> _Exercise instructions_: Lines to return, exactly: from the line with "[0:09.00-0:09.90]" to the line with "Silent video, 19 frames per second." in the entries below, both included.

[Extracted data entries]
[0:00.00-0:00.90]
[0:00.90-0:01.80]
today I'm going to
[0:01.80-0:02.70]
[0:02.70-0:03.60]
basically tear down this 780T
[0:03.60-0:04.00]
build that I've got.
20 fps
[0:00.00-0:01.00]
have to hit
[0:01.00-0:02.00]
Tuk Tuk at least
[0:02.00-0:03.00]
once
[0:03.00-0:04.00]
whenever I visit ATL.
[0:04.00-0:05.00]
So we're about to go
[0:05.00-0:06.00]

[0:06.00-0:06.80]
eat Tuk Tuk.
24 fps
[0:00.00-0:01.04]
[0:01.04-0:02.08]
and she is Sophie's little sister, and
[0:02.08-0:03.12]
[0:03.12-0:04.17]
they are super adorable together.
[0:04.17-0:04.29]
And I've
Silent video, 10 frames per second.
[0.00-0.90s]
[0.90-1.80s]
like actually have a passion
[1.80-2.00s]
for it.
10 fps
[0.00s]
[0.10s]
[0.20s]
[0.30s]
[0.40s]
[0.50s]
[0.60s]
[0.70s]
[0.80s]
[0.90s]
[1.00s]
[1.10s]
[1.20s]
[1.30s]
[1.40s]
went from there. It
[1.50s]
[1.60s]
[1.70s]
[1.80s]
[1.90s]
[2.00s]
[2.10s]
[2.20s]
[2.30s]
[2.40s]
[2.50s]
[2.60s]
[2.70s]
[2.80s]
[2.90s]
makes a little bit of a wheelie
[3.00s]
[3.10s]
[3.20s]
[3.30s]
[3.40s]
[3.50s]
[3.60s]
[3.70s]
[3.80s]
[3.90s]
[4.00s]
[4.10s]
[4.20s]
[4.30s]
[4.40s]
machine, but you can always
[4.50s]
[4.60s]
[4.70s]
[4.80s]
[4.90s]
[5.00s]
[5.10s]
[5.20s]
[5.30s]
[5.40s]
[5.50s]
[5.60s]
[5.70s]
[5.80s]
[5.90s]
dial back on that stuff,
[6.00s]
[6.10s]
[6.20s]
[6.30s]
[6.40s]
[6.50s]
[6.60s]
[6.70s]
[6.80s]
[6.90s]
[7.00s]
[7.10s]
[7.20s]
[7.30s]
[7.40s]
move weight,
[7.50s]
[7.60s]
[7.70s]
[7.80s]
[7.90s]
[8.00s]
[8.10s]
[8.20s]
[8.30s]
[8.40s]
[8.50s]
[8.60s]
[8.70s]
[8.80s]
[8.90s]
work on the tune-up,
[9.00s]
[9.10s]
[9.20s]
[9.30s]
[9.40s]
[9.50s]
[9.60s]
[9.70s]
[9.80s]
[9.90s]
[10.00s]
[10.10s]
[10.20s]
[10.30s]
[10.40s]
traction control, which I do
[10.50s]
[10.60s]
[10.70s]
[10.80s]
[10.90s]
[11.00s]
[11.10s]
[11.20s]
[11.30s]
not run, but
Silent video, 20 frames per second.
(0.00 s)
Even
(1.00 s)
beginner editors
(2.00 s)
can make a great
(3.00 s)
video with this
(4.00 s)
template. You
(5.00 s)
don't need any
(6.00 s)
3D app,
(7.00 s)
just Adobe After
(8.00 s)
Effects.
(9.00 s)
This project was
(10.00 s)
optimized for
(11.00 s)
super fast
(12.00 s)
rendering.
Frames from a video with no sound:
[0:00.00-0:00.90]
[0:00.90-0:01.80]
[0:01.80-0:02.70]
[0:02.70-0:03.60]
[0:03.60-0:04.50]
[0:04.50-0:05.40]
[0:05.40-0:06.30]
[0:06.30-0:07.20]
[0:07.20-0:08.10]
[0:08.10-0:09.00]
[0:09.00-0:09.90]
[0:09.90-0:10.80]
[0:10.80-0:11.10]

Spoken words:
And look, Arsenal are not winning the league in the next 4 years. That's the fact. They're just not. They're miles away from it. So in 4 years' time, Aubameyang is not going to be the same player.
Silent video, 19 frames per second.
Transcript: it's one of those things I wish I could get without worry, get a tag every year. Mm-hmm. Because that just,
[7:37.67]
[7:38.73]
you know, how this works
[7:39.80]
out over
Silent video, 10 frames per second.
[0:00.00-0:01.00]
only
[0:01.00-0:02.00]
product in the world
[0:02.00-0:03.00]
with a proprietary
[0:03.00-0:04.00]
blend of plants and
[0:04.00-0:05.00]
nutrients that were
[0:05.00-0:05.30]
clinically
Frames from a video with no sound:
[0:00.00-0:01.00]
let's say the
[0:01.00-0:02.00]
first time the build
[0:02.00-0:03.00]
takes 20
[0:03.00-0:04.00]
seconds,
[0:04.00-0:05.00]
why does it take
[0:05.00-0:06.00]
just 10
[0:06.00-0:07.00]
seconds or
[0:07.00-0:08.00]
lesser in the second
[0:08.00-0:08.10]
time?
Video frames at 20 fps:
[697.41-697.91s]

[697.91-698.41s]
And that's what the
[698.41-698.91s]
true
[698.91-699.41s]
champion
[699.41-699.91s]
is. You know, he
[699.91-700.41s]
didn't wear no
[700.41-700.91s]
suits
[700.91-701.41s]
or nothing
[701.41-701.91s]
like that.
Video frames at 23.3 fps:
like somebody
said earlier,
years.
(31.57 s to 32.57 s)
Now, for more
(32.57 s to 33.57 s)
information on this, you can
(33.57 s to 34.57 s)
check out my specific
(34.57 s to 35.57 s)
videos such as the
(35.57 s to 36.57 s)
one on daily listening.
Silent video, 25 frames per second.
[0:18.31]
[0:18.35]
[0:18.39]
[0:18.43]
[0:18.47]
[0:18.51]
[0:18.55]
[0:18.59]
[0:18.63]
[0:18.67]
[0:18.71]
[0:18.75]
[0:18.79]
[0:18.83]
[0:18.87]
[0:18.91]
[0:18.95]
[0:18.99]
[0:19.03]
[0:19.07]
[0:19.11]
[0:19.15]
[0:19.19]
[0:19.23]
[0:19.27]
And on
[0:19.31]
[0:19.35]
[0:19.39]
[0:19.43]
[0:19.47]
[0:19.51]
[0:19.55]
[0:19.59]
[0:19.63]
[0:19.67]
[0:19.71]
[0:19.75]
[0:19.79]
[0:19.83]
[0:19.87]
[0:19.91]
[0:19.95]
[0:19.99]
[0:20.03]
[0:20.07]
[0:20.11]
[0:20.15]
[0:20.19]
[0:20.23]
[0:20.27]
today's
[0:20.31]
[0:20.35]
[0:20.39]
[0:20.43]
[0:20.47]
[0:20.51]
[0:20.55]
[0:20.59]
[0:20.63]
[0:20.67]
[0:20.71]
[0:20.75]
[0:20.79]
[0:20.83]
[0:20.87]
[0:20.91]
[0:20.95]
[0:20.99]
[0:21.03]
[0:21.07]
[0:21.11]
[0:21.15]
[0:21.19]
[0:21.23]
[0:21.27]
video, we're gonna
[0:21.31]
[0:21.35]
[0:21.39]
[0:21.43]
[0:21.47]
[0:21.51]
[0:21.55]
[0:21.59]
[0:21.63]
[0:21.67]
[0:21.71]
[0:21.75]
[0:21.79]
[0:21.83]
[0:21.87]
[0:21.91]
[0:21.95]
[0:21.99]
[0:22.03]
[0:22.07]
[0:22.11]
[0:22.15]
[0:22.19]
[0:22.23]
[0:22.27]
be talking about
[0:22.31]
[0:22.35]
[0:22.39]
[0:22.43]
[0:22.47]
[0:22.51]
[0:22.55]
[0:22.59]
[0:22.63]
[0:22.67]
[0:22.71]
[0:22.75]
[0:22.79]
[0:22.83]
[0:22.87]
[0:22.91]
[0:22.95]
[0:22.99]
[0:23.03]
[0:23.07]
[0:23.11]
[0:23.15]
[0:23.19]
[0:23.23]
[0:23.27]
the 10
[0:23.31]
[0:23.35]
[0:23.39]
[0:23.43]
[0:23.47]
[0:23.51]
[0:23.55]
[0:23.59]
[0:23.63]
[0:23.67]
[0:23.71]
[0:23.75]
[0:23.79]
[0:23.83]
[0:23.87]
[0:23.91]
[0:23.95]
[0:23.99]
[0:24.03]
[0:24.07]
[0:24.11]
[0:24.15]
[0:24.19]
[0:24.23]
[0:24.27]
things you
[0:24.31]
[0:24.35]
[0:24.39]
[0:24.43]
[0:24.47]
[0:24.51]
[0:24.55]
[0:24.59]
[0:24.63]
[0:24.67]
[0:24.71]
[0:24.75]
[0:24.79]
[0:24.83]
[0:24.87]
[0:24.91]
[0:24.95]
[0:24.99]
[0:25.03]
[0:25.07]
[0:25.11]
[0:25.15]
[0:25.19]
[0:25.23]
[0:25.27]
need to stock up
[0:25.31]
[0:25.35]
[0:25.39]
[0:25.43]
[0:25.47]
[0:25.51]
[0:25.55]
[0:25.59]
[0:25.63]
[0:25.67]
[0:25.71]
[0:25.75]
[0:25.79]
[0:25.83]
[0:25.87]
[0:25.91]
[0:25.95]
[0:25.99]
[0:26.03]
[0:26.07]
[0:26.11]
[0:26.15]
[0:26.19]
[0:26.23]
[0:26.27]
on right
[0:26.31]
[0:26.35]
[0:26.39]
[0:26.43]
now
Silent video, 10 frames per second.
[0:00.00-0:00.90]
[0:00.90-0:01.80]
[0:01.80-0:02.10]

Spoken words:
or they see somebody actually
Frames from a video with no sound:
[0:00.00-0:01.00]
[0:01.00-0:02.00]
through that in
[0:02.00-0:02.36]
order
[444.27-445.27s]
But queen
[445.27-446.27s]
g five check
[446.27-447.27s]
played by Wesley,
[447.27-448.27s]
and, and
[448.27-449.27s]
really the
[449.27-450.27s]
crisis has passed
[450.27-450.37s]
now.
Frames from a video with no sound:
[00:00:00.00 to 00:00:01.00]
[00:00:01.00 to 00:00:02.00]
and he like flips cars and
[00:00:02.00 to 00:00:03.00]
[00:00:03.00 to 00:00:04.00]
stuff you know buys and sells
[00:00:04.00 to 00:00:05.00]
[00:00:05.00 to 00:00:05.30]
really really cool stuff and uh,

> _Result for this exercise_:
[0:09.00-0:09.90]
[0:09.90-0:10.80]
[0:10.80-0:11.10]

Spoken words:
And look, Arsenal are not winning the league in the next 4 years. That's the fact. They're just not. They're miles away from it. So in 4 years' time, Aubameyang is not going to be the same player.
Silent video, 19 frames per second.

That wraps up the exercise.